## WORK TO BE COMPLETED
The number of lines below containing the word "Silent" is all that should be returned.

[Stored data entries]
━━━━

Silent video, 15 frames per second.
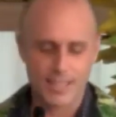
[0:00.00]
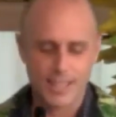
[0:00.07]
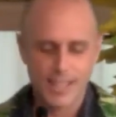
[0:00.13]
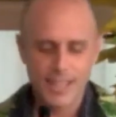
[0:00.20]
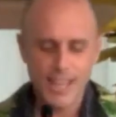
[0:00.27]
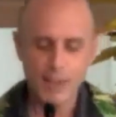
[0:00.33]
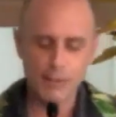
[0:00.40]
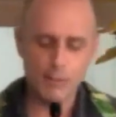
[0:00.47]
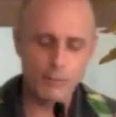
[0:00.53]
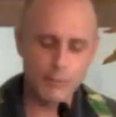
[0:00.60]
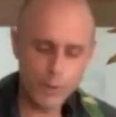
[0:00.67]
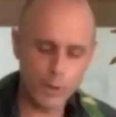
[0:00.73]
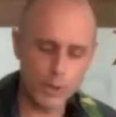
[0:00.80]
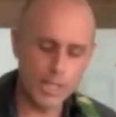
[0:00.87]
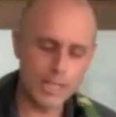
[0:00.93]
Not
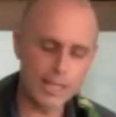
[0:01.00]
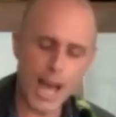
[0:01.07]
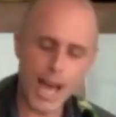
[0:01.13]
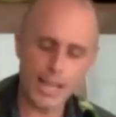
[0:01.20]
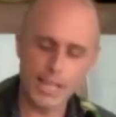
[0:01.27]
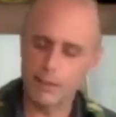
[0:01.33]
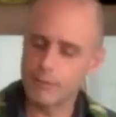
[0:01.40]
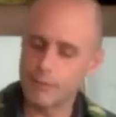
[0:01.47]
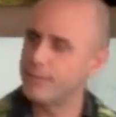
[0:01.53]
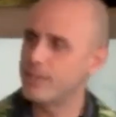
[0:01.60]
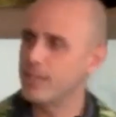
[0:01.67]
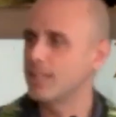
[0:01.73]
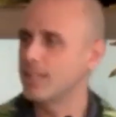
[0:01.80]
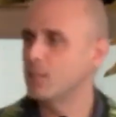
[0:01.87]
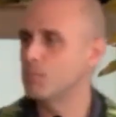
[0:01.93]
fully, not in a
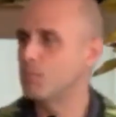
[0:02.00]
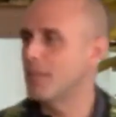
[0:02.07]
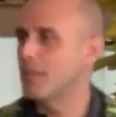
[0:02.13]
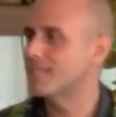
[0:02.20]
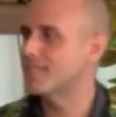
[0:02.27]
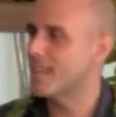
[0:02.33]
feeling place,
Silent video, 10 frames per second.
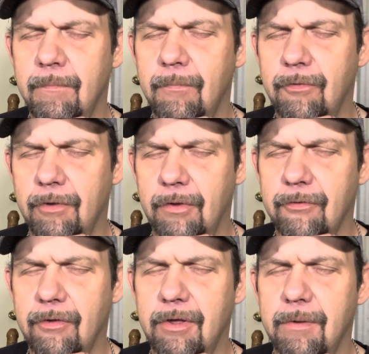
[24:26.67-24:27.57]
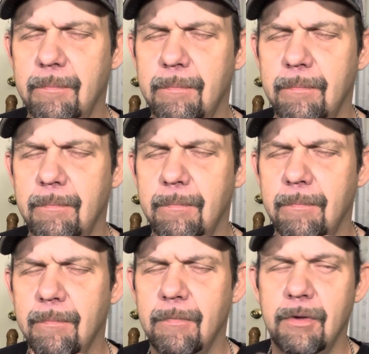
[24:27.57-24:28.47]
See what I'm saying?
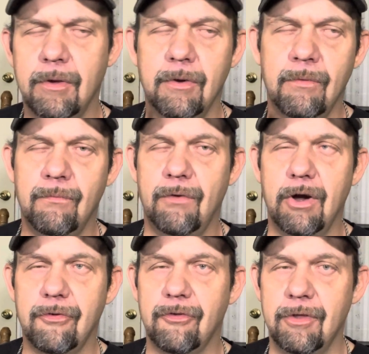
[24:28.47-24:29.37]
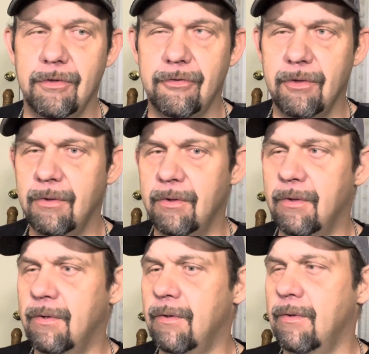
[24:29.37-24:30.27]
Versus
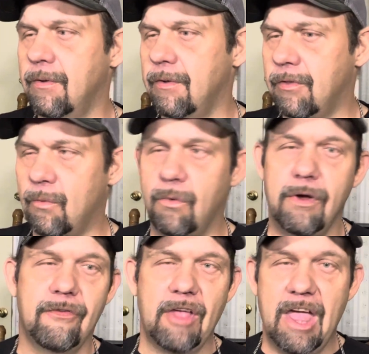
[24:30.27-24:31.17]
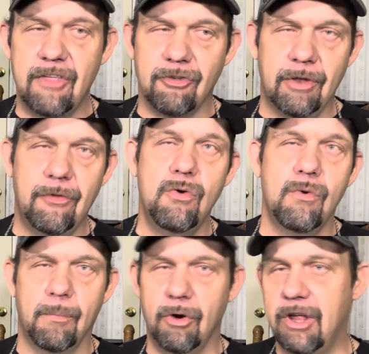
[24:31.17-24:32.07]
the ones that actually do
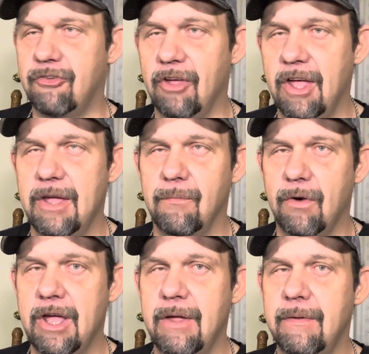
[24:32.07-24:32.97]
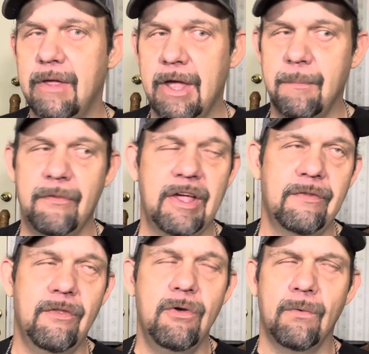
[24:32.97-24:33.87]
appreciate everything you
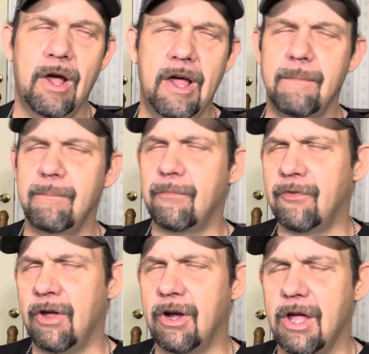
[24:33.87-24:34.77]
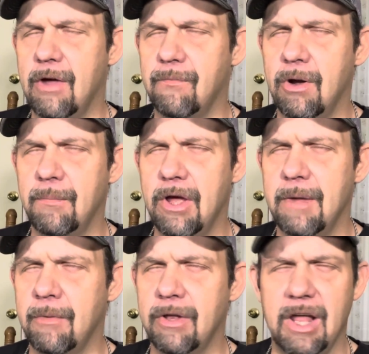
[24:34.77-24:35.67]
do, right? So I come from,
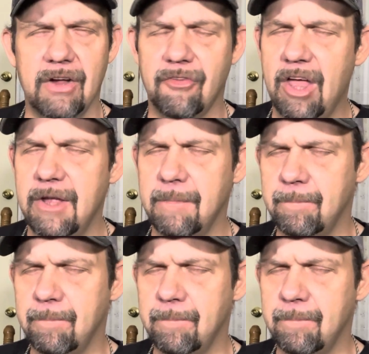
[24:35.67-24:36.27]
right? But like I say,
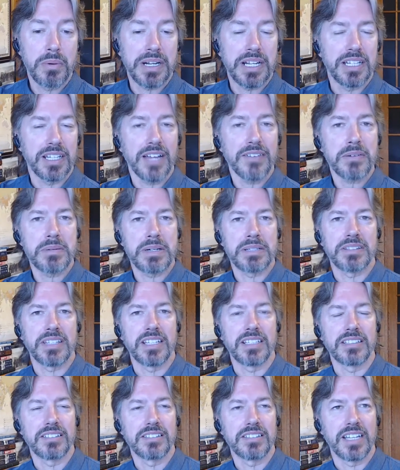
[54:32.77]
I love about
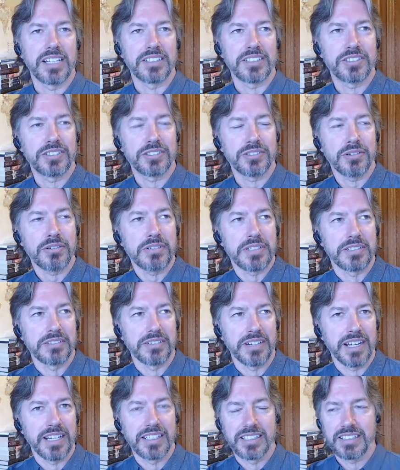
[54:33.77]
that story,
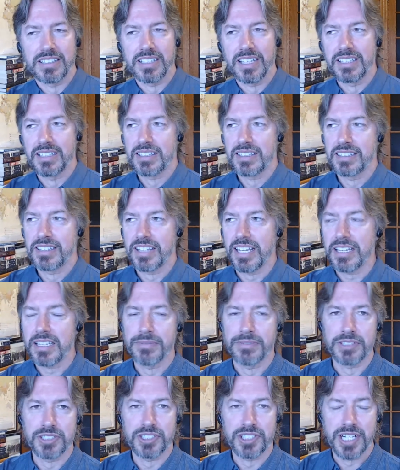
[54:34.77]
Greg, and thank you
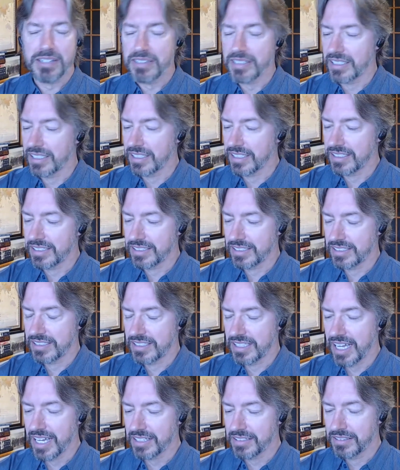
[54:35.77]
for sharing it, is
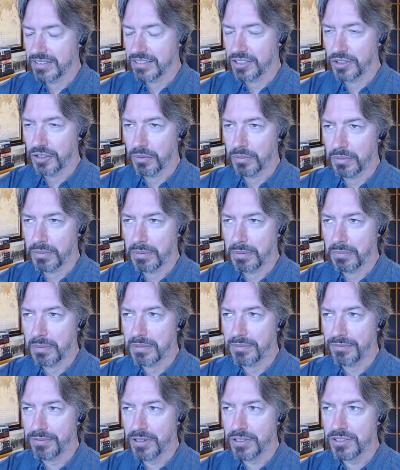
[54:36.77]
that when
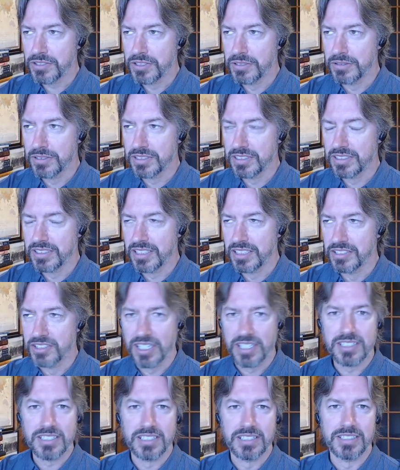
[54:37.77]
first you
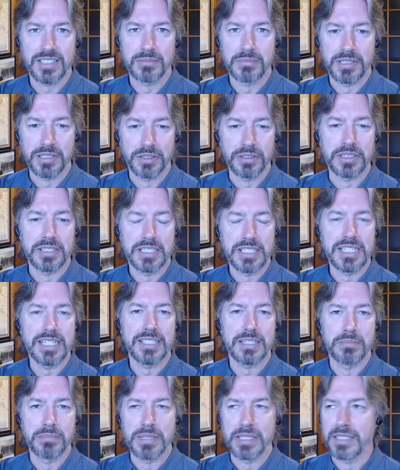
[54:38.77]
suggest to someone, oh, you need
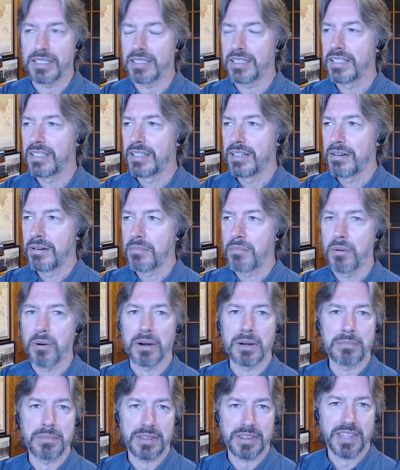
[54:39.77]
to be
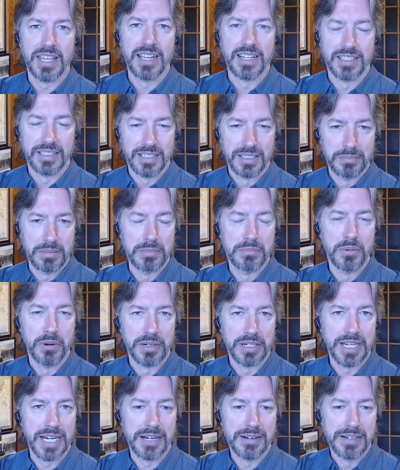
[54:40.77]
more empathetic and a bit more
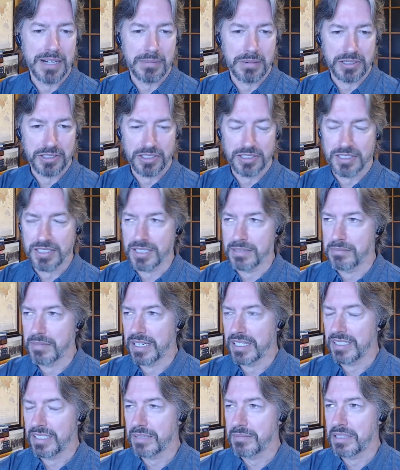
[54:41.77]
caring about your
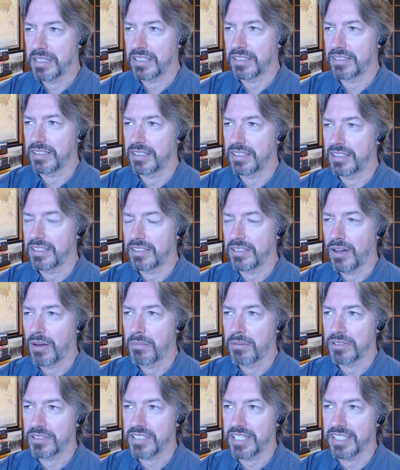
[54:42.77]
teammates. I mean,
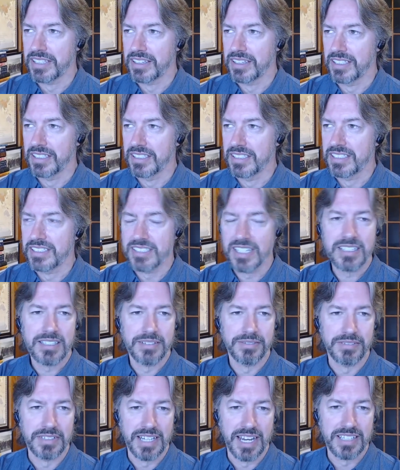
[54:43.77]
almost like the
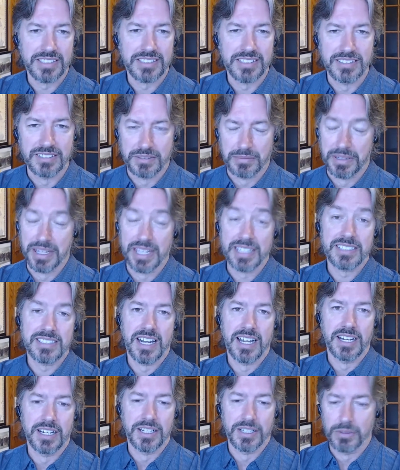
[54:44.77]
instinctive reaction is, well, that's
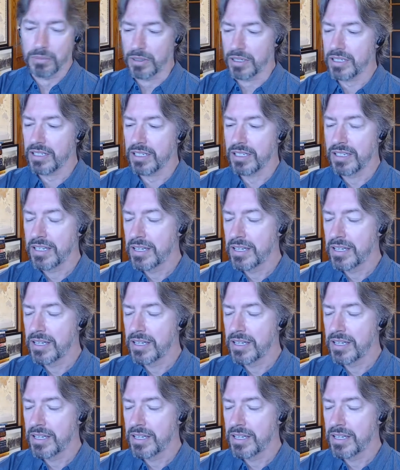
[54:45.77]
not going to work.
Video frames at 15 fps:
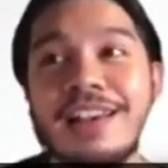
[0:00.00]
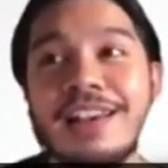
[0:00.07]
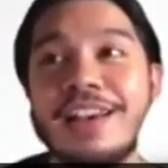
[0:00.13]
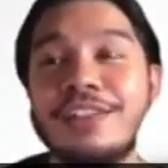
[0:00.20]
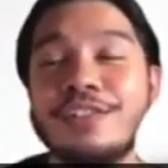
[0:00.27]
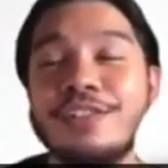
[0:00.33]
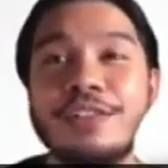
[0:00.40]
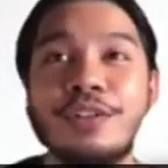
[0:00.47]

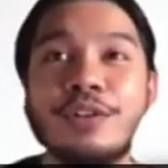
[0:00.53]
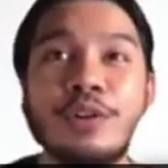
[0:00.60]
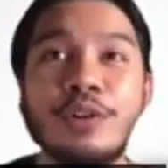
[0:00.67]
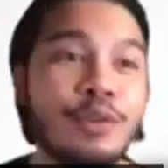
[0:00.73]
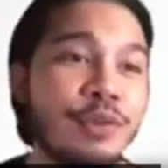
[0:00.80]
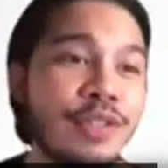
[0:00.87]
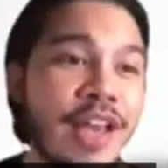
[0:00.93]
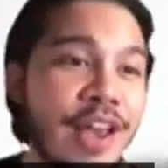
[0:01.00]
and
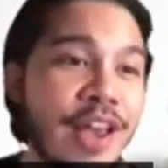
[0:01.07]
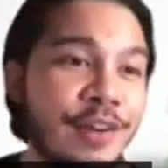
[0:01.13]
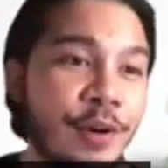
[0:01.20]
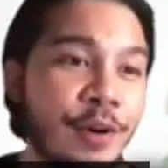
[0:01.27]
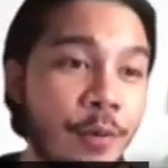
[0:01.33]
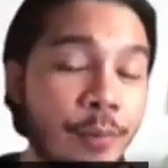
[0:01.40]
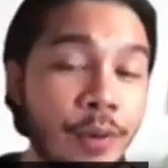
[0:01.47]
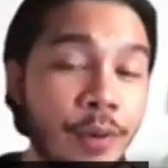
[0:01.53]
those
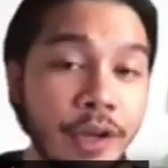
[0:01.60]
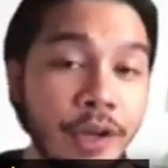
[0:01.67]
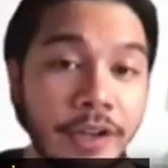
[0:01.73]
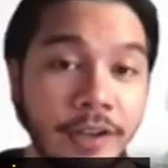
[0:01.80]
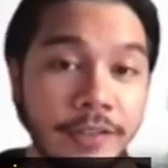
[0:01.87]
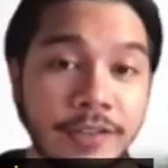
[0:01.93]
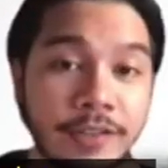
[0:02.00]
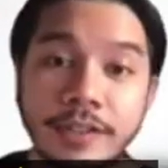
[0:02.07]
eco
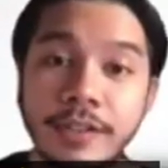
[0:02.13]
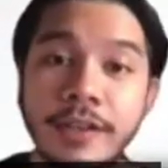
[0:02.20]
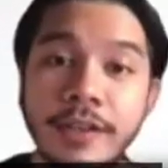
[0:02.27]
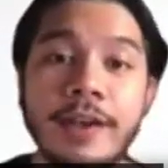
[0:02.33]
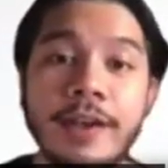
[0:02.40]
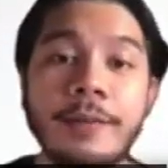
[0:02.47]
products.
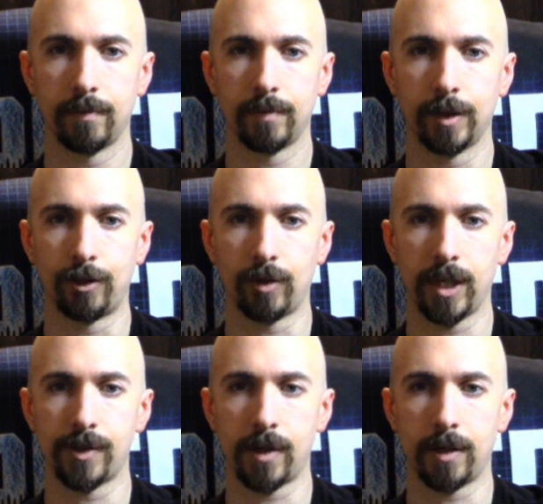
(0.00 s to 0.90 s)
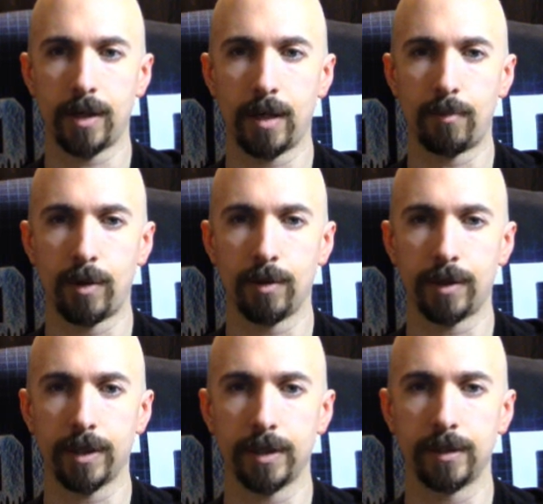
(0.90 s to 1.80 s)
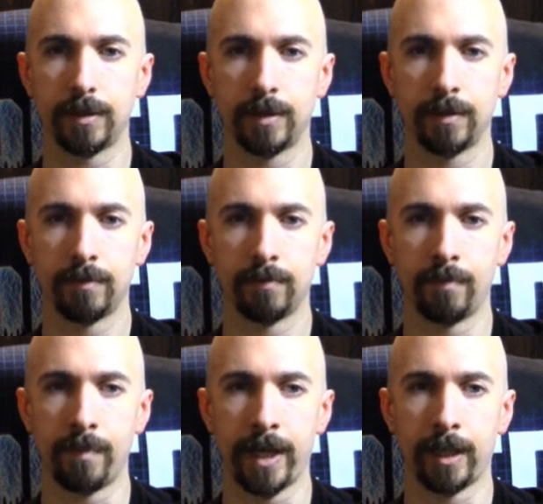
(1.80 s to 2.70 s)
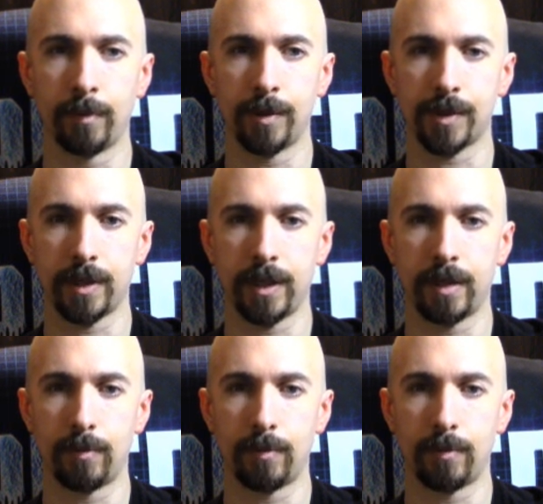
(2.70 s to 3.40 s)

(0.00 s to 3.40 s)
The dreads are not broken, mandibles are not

━━━━

## WRITTEN SOLUTION
2